The chief of the U.N. oil-for-food probe accused Congress of jeopardizing his work and asked a House committee to return secret documents, saying the lives of some witnesses could be at stake. But the Republican lawmaker who heads the committee promptly refused.
Former Federal Reserve chairman Paul Volcker is seeking to dampen controversy over recent claims by Robert Parton, a former FBI agent who quit the U.N. probe in protest. Parton says Volcker’s inquiry played down evidence that incriminated Secretary-General Kofi Annan.
At a news conference Friday, Volcker reiterated that there simply was never enough evidence to prove that Annan influenced the awarding of an oil-for-food contract to the Swiss company that employed his son, Kojo Annan.

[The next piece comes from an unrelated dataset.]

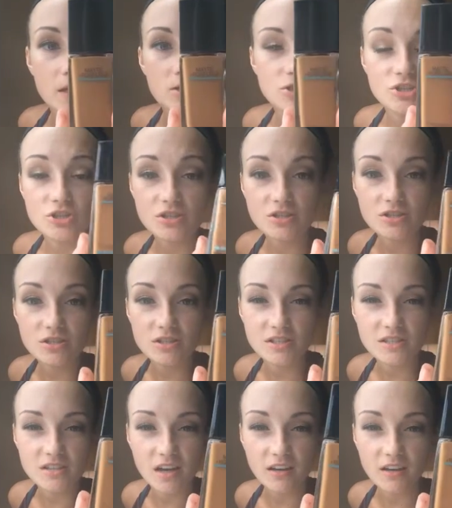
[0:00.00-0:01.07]
which is the
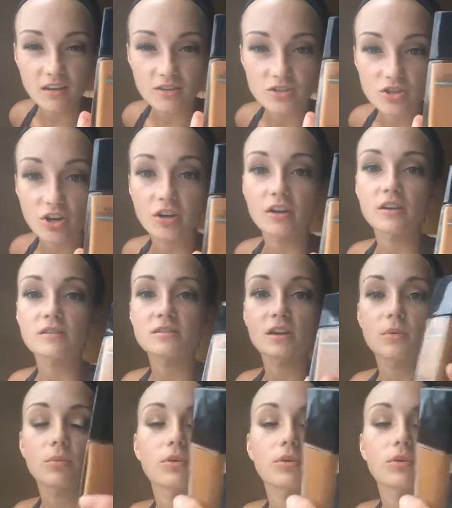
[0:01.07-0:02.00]
second darkest, I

But he again insisted that his committee finding was not the exoneration that Kofi Annan claimed it was.
He also asked the House International Relations Committee to return secret documents Parton has given it, warning that witnesses could be threatened if anything leaks out.

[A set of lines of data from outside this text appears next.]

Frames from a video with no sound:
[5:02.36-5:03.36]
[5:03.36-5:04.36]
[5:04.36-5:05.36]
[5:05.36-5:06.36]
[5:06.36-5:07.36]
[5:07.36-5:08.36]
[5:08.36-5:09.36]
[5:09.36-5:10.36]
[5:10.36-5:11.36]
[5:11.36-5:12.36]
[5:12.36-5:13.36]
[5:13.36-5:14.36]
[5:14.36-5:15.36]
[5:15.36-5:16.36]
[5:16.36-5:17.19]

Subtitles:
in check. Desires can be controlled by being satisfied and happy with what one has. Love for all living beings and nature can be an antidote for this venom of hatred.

“We’re not playing games here, we are dealing – and let me just emphasize this – in some cases with lives,” Volcker said.

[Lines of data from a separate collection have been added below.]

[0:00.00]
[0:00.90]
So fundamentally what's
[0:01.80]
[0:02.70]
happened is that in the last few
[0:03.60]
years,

But Illinois Republican Henry Hyde, the chairman of the committee, rejected the request, saying in a statement late Friday that he appreciates “the gravity of the concerns” but his panel has “an obligation to continue its inquiry.”
Three congressional committees are investigating allegations of kickbacks and bribes in the oil-for-food program. The $64 billion program allowed Saddam Hussein’s government to sell oil and use the proceeds to buy food, medicine and other humanitarian goods.